From: The landscape of N6-methyladenosine in localized primary prostate cancer
a) The study workflow: we investigate the role of the post-transcriptional RNA modification m6A in primary prostate tumors by examining global m6A patterns, germline origins, clinical associations, microenvironmental associations and functional impact.
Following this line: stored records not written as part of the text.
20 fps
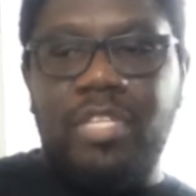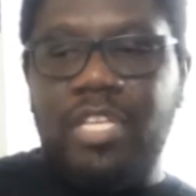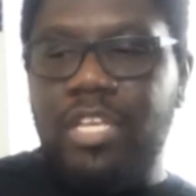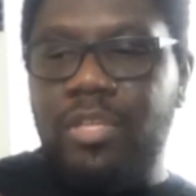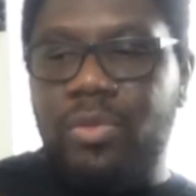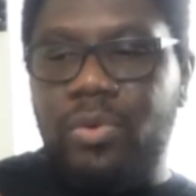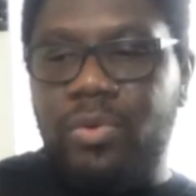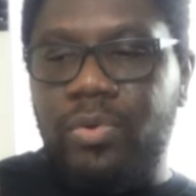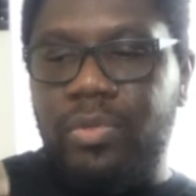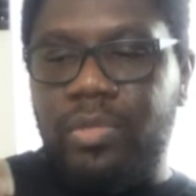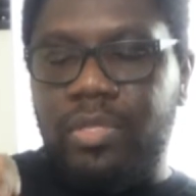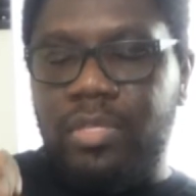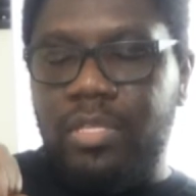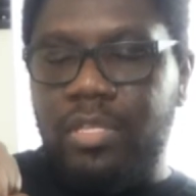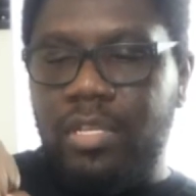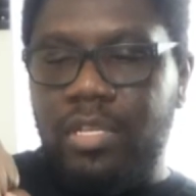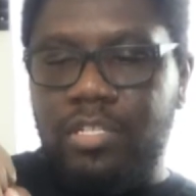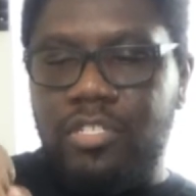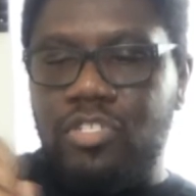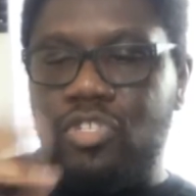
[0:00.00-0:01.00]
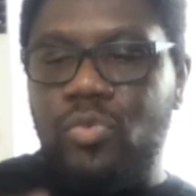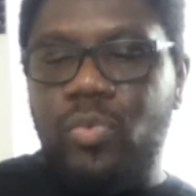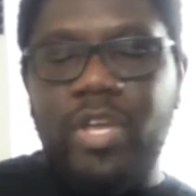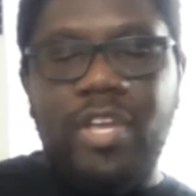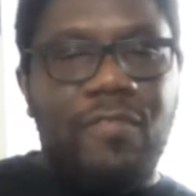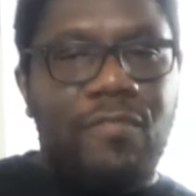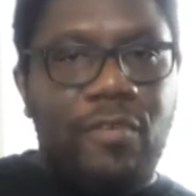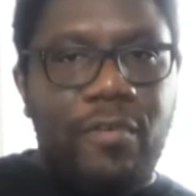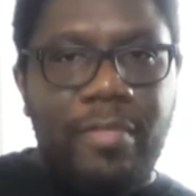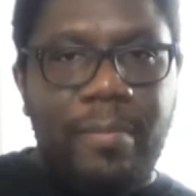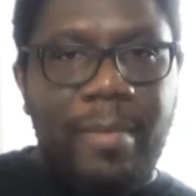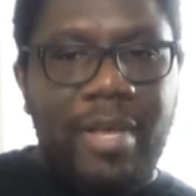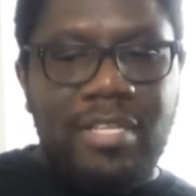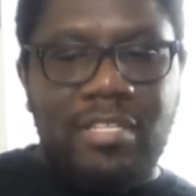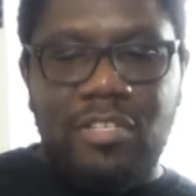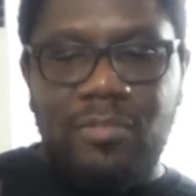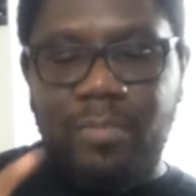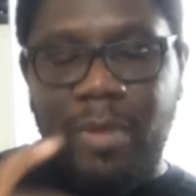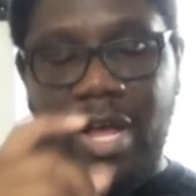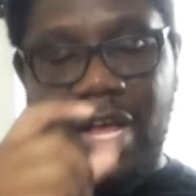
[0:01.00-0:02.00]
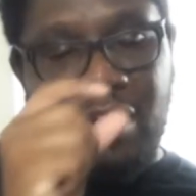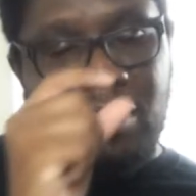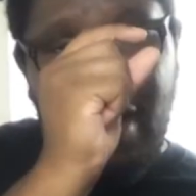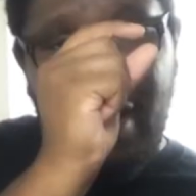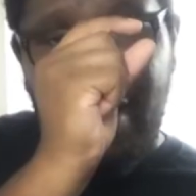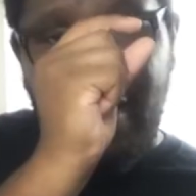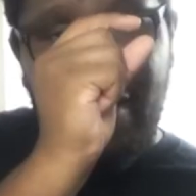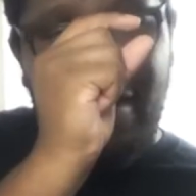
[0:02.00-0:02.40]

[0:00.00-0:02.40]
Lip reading: either a squeak from the message box,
This builds on previous molecular profiling studies of this primary prostate tumor cohort including 133 genotypes18, 148 CNA and 143 somatic mutation profiles17, 146 DNA methylation18, 29 H3K27ac ChIP-seq20, 92 ultra-deep RNA-sequencing19 and 54 proteomic profiles2. b) Data processing pipeline for meRIP-sequencing. c) Quality control metrics derived from the output of STAR, RSeQC, cutadapt and correlation of the Input library with previous transcriptome profiling datasets16,19. Top barplot: the sum of negative Z-scores for each sample. Bottom heatmap: metric by sample matrix where colors denote the magnitude of negative Z-scores. d) Left panel: sample-level correlation of transcript abundance in 92 samples common between Input libraries of this study and ultra-deep bulk RNA-seq from Chen et al.19 (Spearman’s ⍴). Right panel: gene-level correlation of transcript abundance in the same datasets (Spearman’s ⍴)19. e) Validation of sample identity by comparing germline variants identified in the Input libraries and Houlahan et al.18. Both axes are ordered identically, first, by ancestry (covariate: orange represents European ancestry, green represents non-European ancestry) and then, by sample ID. Heatmap color represents precision (left) and sensitivity (right). Precision is calculated as the intersection of RNA-seq and WGS variants divided by all RNA-seq variants. Sensitivity is calculated as the intersection of RNA-seq and WGS variants divided by all WGS variants. f) Comparisons of the PCR Duplicate Proportion (PDP), the Non-Redundant Fraction (NRF) and the PCR Bottlenecking Coefficients 1 and 2 (PBC1/2) for each sample. The metric values of the IP library (y-axis) are compared to the metric values of the Input library (x-axis).